Sixty minutes is the recommended amount of physical activity for a child each day. How much of that time is fit into the school day? It varies in every school, but what’s disappointing is that the 2011 survey by the Centers for Disease Control and Prevention found that less than thirty percent of high school students had participated in the recommended sixty minutes of physical activity per day within seven days. Would adding more time for physical activity help boost student success?

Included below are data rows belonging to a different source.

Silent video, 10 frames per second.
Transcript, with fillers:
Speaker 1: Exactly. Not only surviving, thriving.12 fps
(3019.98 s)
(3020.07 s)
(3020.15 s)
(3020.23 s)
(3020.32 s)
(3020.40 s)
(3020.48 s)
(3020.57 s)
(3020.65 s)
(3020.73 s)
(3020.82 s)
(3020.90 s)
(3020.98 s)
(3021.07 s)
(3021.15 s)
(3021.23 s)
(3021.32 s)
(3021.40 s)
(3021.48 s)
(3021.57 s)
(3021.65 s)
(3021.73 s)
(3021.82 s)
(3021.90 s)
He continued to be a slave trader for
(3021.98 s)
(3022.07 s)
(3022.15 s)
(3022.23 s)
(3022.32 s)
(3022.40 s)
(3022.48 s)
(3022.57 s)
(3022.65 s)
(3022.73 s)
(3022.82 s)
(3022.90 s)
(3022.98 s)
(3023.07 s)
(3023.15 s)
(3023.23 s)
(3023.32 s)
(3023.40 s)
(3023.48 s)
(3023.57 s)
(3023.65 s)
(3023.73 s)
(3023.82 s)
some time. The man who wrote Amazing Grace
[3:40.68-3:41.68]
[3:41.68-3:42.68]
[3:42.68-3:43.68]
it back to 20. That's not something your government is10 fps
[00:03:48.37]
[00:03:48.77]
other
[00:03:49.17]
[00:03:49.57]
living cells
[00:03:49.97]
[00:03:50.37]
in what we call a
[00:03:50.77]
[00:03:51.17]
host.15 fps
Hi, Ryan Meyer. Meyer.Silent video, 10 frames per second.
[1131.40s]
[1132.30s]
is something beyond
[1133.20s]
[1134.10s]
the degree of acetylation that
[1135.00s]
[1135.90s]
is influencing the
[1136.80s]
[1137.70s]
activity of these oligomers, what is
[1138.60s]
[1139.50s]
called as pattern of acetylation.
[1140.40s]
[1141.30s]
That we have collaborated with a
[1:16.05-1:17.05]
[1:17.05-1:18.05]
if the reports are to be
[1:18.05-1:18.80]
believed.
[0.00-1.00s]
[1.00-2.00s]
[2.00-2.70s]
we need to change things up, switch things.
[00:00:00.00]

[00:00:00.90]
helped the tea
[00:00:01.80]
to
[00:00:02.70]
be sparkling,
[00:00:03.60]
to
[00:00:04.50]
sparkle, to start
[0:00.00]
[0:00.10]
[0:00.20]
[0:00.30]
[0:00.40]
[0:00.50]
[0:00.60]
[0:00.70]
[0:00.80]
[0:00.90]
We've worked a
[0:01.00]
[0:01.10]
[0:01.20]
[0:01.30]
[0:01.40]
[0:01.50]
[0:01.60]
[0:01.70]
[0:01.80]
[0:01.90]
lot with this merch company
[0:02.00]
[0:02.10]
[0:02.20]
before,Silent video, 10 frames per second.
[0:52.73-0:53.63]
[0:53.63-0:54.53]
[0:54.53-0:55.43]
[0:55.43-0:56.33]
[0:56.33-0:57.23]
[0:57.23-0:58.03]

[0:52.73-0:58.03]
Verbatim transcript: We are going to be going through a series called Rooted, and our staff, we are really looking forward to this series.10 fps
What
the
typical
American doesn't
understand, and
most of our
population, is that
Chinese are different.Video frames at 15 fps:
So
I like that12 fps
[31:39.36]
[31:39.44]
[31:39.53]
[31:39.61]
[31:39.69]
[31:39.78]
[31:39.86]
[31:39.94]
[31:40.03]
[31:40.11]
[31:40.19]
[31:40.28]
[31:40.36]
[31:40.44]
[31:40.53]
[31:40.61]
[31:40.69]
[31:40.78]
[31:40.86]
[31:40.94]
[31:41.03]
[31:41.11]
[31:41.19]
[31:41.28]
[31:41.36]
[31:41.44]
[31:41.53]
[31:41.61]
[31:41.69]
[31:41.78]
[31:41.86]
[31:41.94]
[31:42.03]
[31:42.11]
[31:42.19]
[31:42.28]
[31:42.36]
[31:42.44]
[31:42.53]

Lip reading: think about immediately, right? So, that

Working with a lot of expanded learning time schools, we’ve seen really innovative ways schools have used time. There are many ways schools can be creative with the time they use for physical activity. Some schools open their track in the morning and have a walking club for students to start the day early with exercise (and let parents drop students off earlier prior to work). Recess, classroom activity breaks, organized sports, and partnerships with community organizations like the Boys & Girls Club and YMCA are all great ways that encourage children to be physically active. The Guilmette School in Lawrence, MA is a great example of a school who is partnering with community organizations to offer a wide array of activities for their students throughout their expanded day.